SUPPLIED MATERIAL:

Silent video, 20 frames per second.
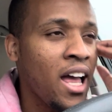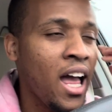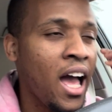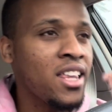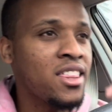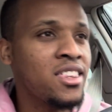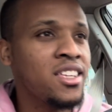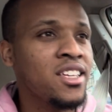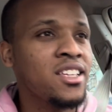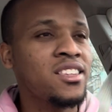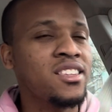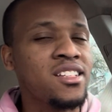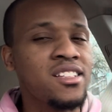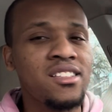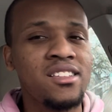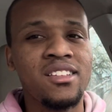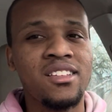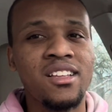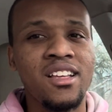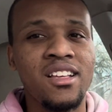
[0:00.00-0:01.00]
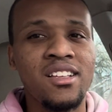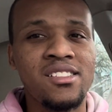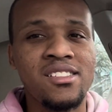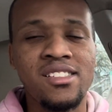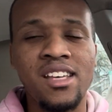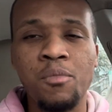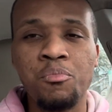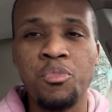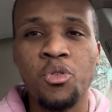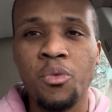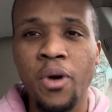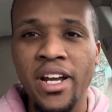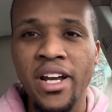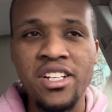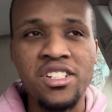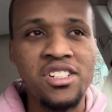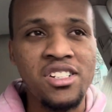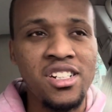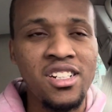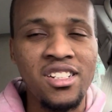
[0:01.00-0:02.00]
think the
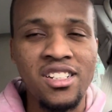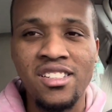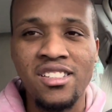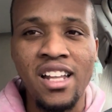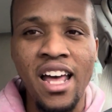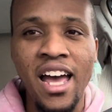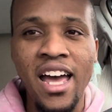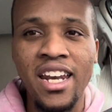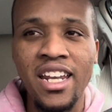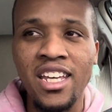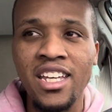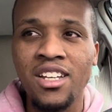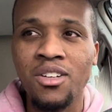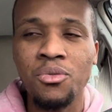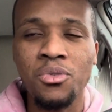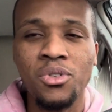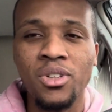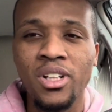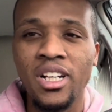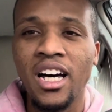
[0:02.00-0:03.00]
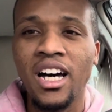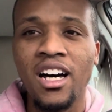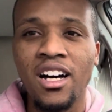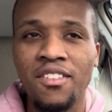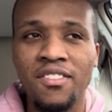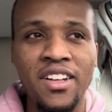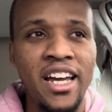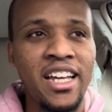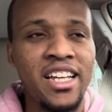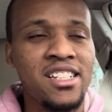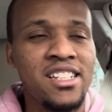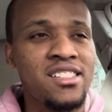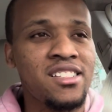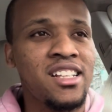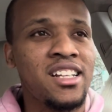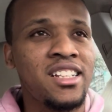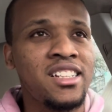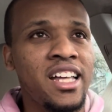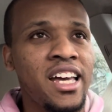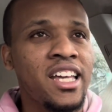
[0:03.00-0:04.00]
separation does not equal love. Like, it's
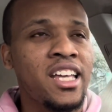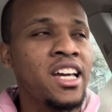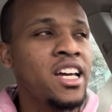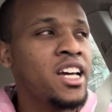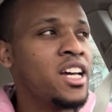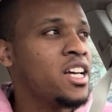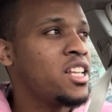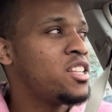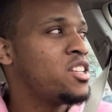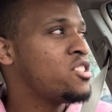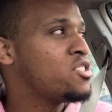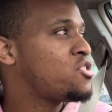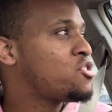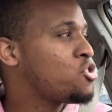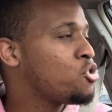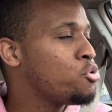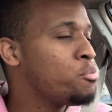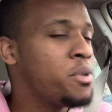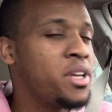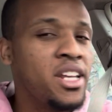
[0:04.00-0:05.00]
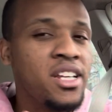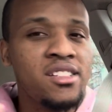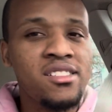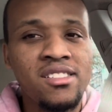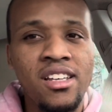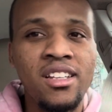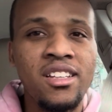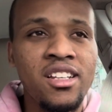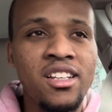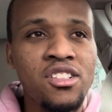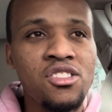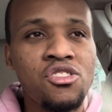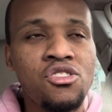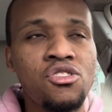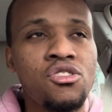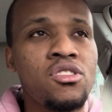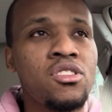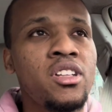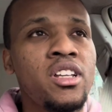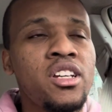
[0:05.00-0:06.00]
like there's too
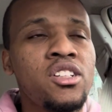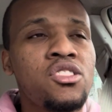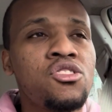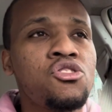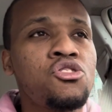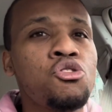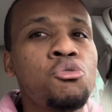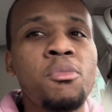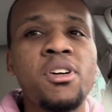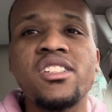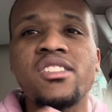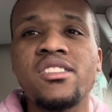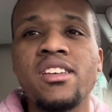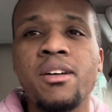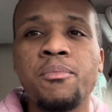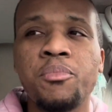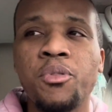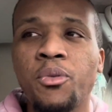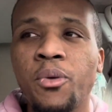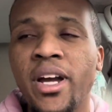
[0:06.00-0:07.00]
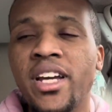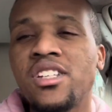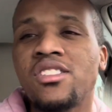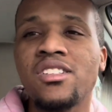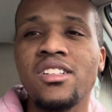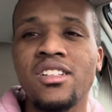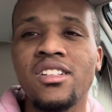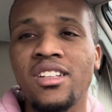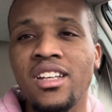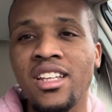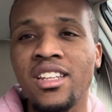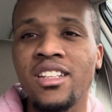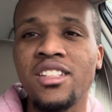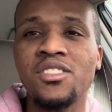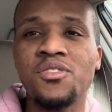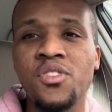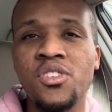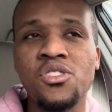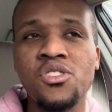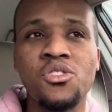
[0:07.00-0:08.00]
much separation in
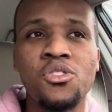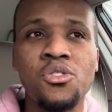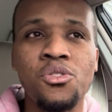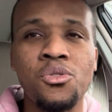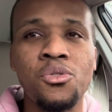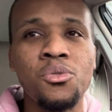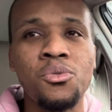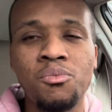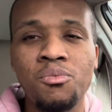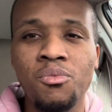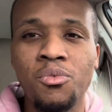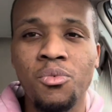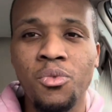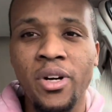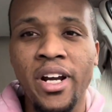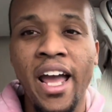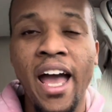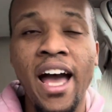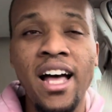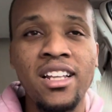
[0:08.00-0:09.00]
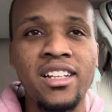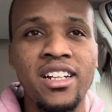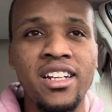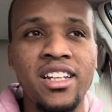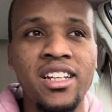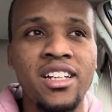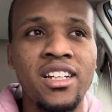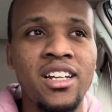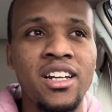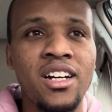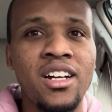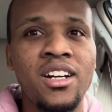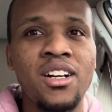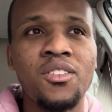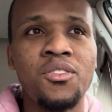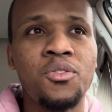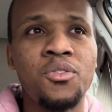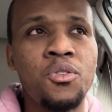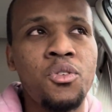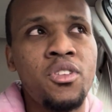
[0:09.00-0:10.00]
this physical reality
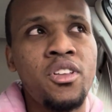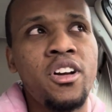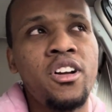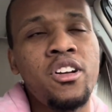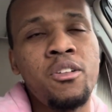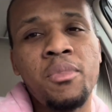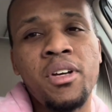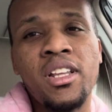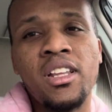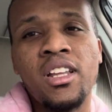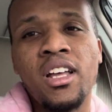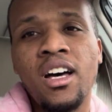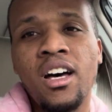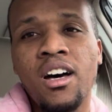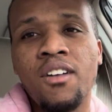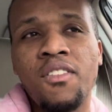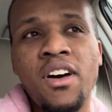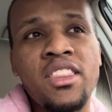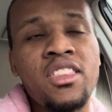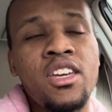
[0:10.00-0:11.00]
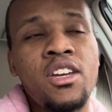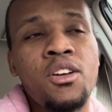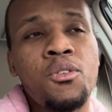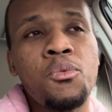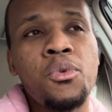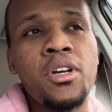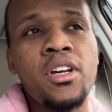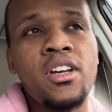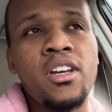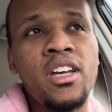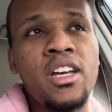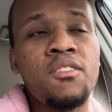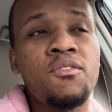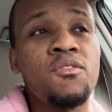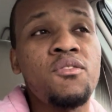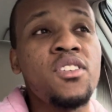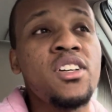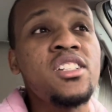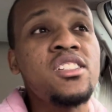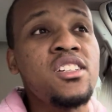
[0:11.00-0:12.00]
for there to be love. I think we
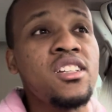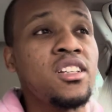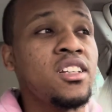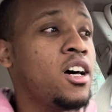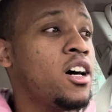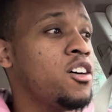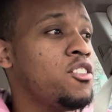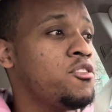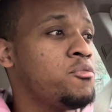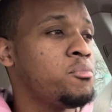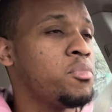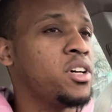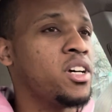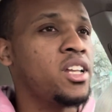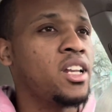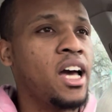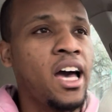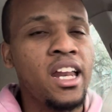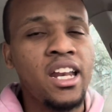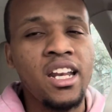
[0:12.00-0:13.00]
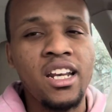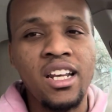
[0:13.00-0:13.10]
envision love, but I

* * *

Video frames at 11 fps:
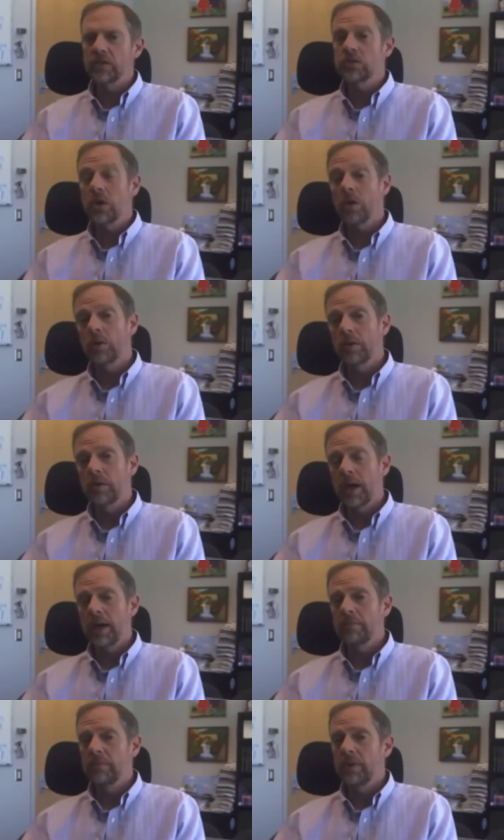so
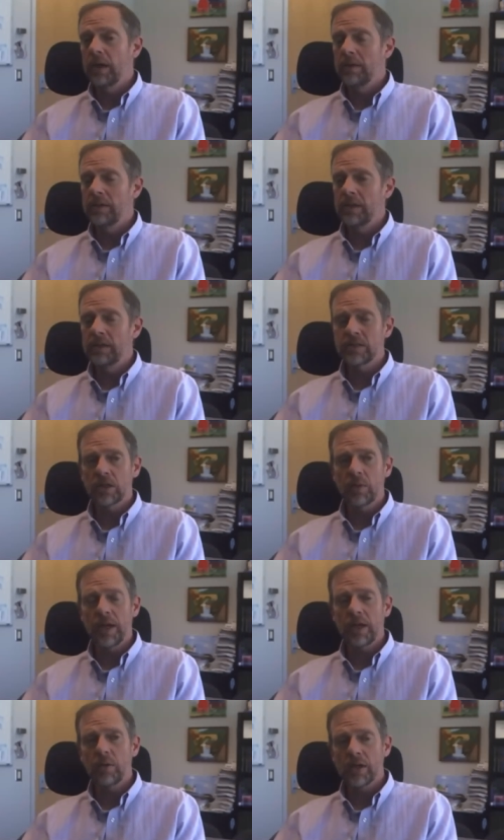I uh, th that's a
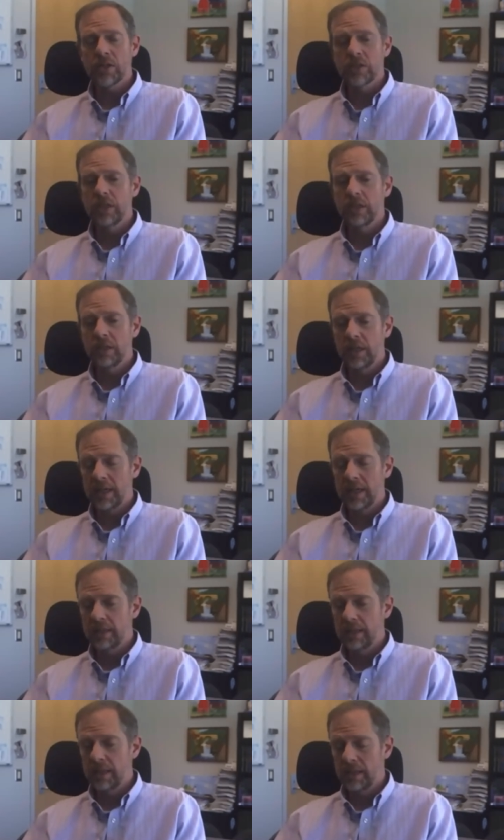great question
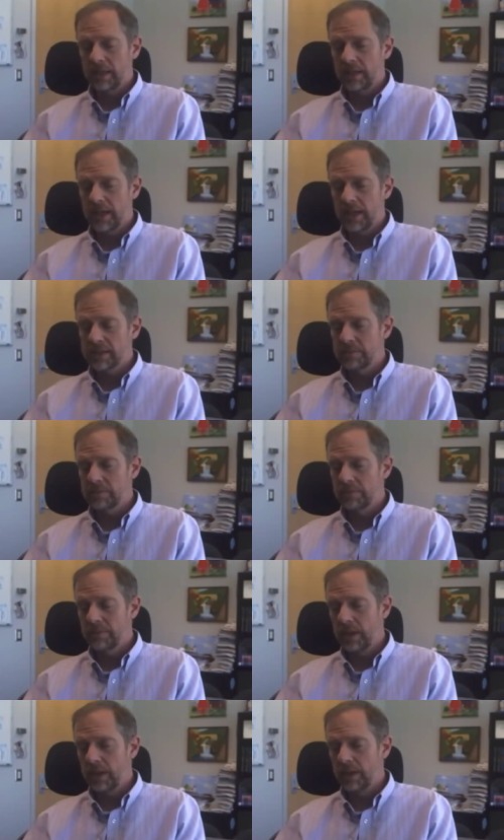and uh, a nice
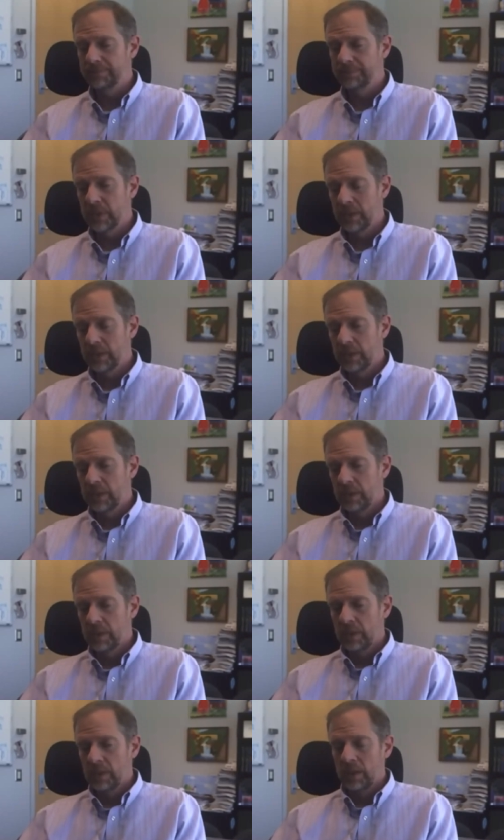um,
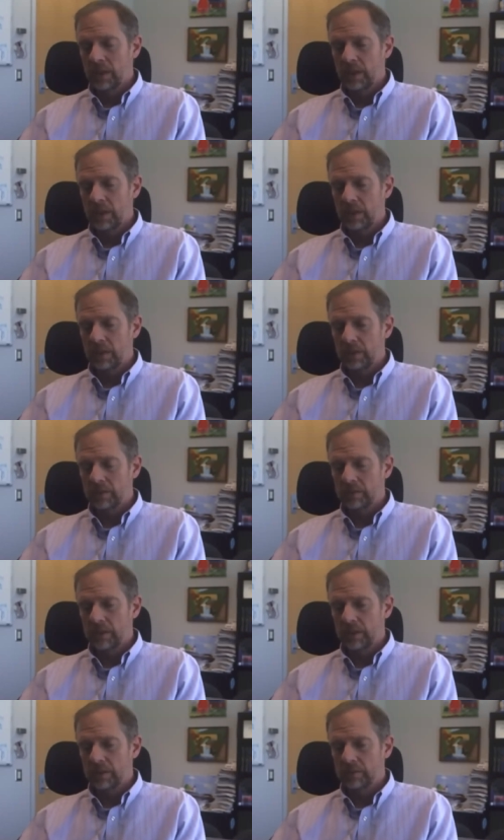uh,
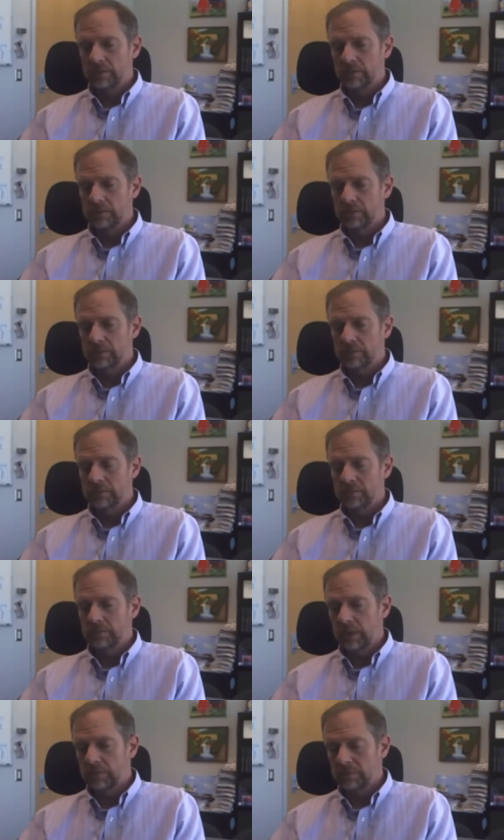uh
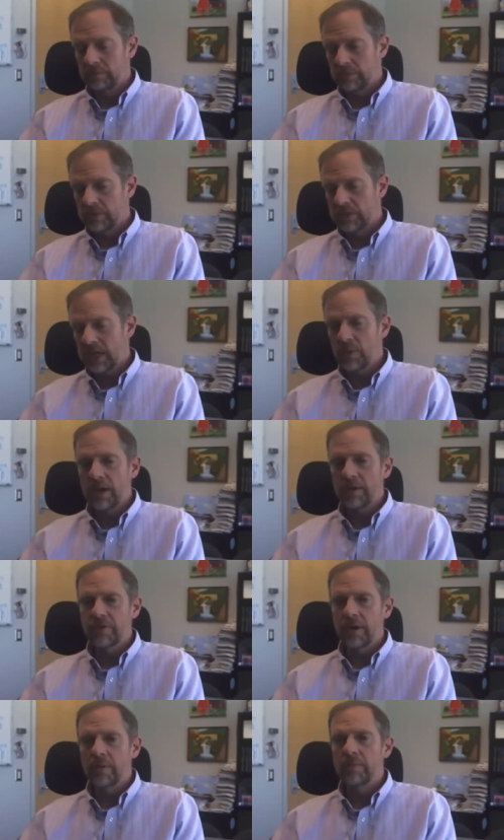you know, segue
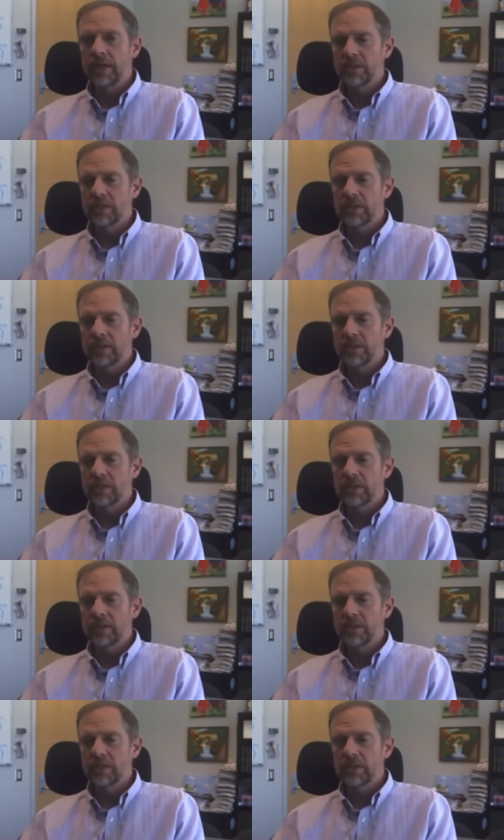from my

REQUIREMENT: Above, find the line with "[0:01.00-0:02.00]"; copy it and every line down to the line with "[0:10.00-0:11.00]", exactly and both included, but no pictures.

RESPONSE:
[0:01.00-0:02.00]
think the
[0:02.00-0:03.00]
[0:03.00-0:04.00]
separation does not equal love. Like, it's
[0:04.00-0:05.00]
[0:05.00-0:06.00]
like there's too
[0:06.00-0:07.00]
[0:07.00-0:08.00]
much separation in
[0:08.00-0:09.00]
[0:09.00-0:10.00]
this physical reality
[0:10.00-0:11.00]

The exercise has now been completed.